Tens of thousand civil servants turned out in the historic first anti-government rally on 2 August 2019, which was rejected by the Government, saying "civil servants shall serve the Chief Executive and the Government of the day with total loyalty". Reports claimed the Chinese Government questioned the stance of Joshua Law, the Secretary for the Civil Service, and believed he is no longer suitable to stay, after he failed to express strong opposition and stop the rally, even Michael Ngan, organiser of the protest, was promoted.

=== Home Secretary ===
The dramatic lost by the pro-Beijing candidates in the local election was said to be one of the reasons Lau Kong-wah, the Secretary for Home Affairs, was removed, as his commanding bureau controlled local resources critical for election campaigning.

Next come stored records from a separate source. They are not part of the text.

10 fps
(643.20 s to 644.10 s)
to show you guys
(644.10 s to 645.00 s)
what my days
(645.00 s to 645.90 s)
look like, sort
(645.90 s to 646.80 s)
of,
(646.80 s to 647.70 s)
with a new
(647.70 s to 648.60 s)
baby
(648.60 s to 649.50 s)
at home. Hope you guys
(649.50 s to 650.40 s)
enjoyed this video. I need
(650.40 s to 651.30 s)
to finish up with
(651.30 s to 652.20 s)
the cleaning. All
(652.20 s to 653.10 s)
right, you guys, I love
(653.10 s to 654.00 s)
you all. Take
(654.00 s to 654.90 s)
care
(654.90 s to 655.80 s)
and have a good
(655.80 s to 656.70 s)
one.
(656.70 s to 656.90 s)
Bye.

== Reactions and aftermath ==
Carrie Lam thanked the contribution by the departing officials, describing the reshuffle as "to look forward", adding that the main concerns were to lead Hong Kong out from the struggling economy, instead of exerting more control on the civil service or the Hong Kong–China relations. Lam expressed her admiration to the new ministers for joining the cabinet in a very uneasy period.

The leaving ministers released statements on the same day. Joshua Law thanked the civil servants for safeguarding the core values of the service, without any mentions on the Chief Executive. Lau Kong-wah said it is the appropriate time to say goodbye after five years in office, and was confident that his successor, also a party member of the DAB, will be competent for the post. Nicholas Yeung said he respected the decision by the Chief Executive and is willing to leave his post, having no regret for joining the cabinet. James Lau described his departure at the age of 70 is a memorable milestone.

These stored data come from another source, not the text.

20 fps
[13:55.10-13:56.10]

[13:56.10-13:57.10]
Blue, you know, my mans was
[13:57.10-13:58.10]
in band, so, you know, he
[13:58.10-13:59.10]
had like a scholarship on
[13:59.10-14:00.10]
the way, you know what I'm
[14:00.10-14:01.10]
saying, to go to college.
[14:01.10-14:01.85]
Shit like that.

According to the opinion poll conducted by Hong Kong Public Opinion Research Institute in April, the four secretaries with the lowest approval rating were Justice Secretary Teresa Cheng, Security Secretary John Lee, Education Secretary Kevin Yeung, and Chief Secretary Matthew Cheung. None of those were sacked, implying the reshuffle was unrelated to the popularity of the government, which is expected not to bounce following the reshuffle. The first opinion poll after the reshuffle also showed the new secretaries were having negative net approval rate. Analysts said the best opportunity for changing the ministers had already passed, and the whole cabinet was shadowed by the negative impression towards the political system.

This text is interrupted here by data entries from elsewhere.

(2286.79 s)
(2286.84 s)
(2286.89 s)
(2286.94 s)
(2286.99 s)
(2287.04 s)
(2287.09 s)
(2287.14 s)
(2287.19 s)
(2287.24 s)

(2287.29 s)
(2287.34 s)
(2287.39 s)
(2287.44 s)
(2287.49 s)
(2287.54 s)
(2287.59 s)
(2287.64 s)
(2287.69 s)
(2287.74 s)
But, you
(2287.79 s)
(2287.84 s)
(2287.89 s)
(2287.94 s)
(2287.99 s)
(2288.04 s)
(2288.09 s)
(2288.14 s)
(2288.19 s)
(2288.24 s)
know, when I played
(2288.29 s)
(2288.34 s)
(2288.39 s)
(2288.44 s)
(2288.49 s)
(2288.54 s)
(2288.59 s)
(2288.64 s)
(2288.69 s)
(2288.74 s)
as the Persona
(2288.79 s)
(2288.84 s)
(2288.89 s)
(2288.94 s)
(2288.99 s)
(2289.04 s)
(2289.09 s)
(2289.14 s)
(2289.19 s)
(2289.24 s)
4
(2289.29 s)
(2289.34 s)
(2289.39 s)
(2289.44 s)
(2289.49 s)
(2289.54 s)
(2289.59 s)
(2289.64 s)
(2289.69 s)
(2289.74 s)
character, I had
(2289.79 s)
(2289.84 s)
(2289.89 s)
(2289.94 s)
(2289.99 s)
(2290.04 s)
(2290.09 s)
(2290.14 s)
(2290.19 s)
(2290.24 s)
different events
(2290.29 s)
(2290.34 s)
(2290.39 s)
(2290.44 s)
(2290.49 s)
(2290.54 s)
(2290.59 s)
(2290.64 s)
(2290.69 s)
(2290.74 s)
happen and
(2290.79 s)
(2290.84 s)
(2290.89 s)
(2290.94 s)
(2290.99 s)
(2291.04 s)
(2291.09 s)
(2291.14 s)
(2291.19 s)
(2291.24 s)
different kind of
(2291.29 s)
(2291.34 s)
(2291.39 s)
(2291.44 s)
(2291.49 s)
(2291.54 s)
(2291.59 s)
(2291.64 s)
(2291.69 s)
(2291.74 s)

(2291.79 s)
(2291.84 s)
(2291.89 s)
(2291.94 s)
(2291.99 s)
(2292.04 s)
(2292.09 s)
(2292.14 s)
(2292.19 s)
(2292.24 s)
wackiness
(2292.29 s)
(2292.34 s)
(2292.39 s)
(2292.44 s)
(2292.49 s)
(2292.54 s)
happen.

New Home Secretary Caspar Tsui is the first promoted from political assistant to secretary after the new administrative system was implemented. DAB remained the largest ruling party in the Executive Council after two entered cabinet and one sacked. Some media labelled the reshuffle as "de-Leungisation", as most of those sacked first assumed office in the cabinet of former Chief Executive Leung Chun-ying.

Patrick Nip became the first non-civil servant leading the service, which some argued breaching the accountability system. Despite Nip stressed the new appointment is in line with the intent of the system, critics worried of the hidden political agenda. Erick Tsang was also the first retired member of the force to head the Constitutional Bureau, instead of appointing administrative officer as in usual practice. Tsang even showed the portrait of Xi Jinping, General Secretary of the Chinese Communist Party, in his office, and was therefore treated as the "follower" of Xi, and one of the potential candidates to become new Chief Secretary. Bloomberg reported the two bureaux are at the center of Beijing's demands for greater political loyalty. Wu Chi-wai, chairman of Democratic Party, said the new officials are with disciplinary force background, gradually replacing those from the civil service. Wu predicted the authorities would suppress dissidents harsher, and the National Security Law could be implemented at anytime.

A month after the reshuffle, Chinese Government announced the Hong Kong National Security Law would be enacted. Meanwhile, Nip announced new requirements for civil servants to pledge allegiance to the Basic Law, and Tsang warned pro-democracy camp for breaching the National Security Law. The Government was reshuffled in 2021 again, with John Lee, a former police, succeeded Matthew Cheung as the new Chief Secretary.